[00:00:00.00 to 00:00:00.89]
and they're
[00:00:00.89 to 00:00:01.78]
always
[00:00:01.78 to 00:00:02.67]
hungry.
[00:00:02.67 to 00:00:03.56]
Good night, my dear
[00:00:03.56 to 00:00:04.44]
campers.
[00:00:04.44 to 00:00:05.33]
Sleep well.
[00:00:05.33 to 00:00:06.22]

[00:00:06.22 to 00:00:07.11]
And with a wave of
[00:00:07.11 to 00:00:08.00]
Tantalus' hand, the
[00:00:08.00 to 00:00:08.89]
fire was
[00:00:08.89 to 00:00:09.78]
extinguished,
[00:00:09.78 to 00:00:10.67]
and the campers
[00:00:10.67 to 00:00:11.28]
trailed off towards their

---

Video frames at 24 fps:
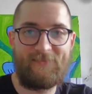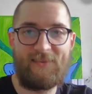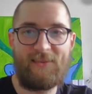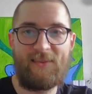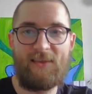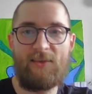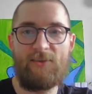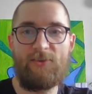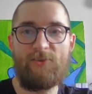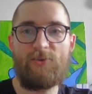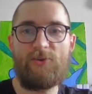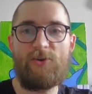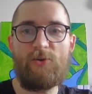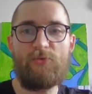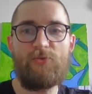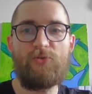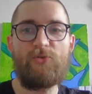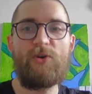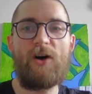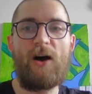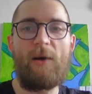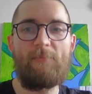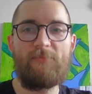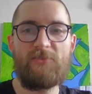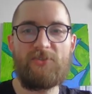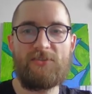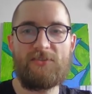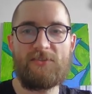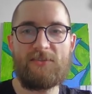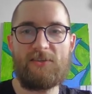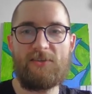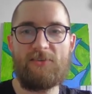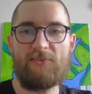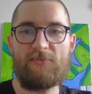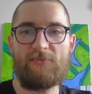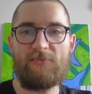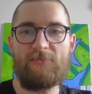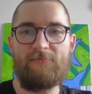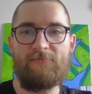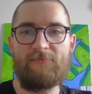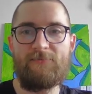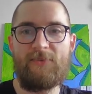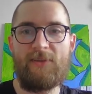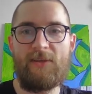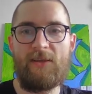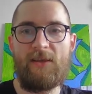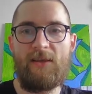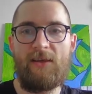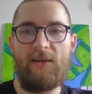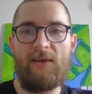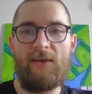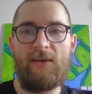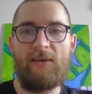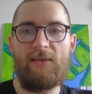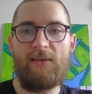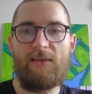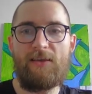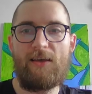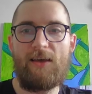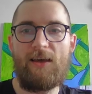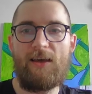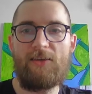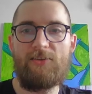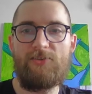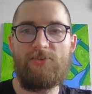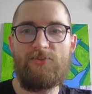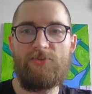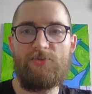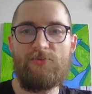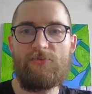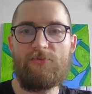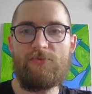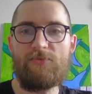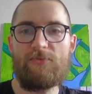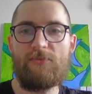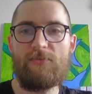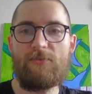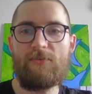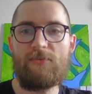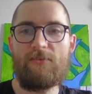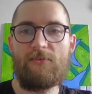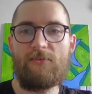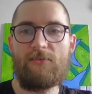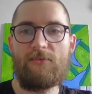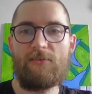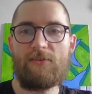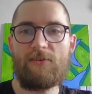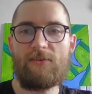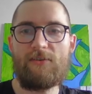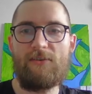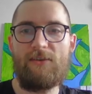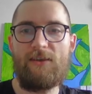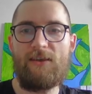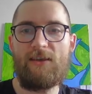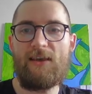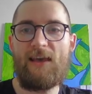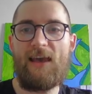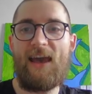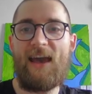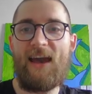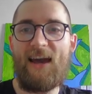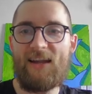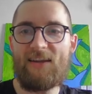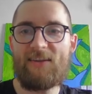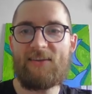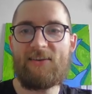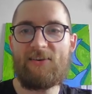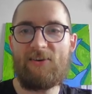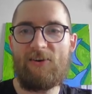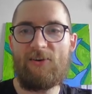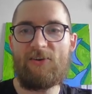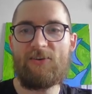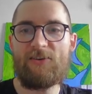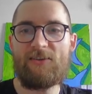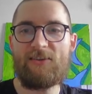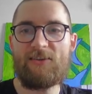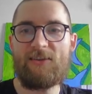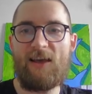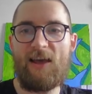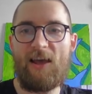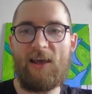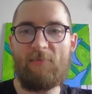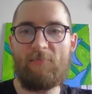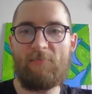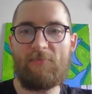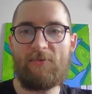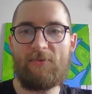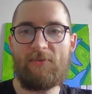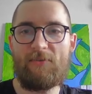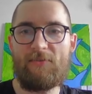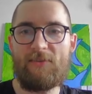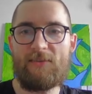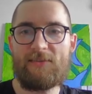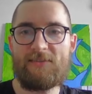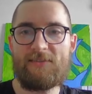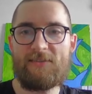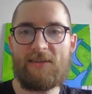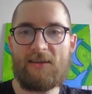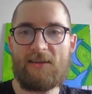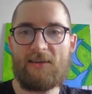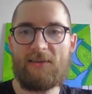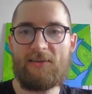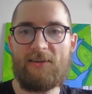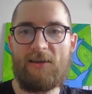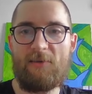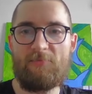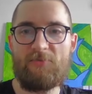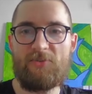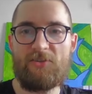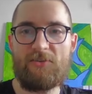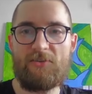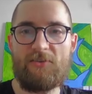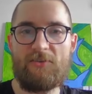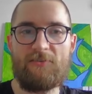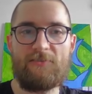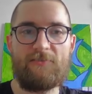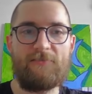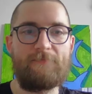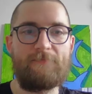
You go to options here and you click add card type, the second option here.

### WHAT YOU HAVE TO DO
Would you please copy, word for word, everything above from the line containing "[00:00:00.00 to 00:00:00.89]" down to the line containing "[00:00:05.33 to 00:00:06.22]", those two lines included?

### WRITTEN SOLUTION
[00:00:00.00 to 00:00:00.89]
and they're
[00:00:00.89 to 00:00:01.78]
always
[00:00:01.78 to 00:00:02.67]
hungry.
[00:00:02.67 to 00:00:03.56]
Good night, my dear
[00:00:03.56 to 00:00:04.44]
campers.
[00:00:04.44 to 00:00:05.33]
Sleep well.
[00:00:05.33 to 00:00:06.22]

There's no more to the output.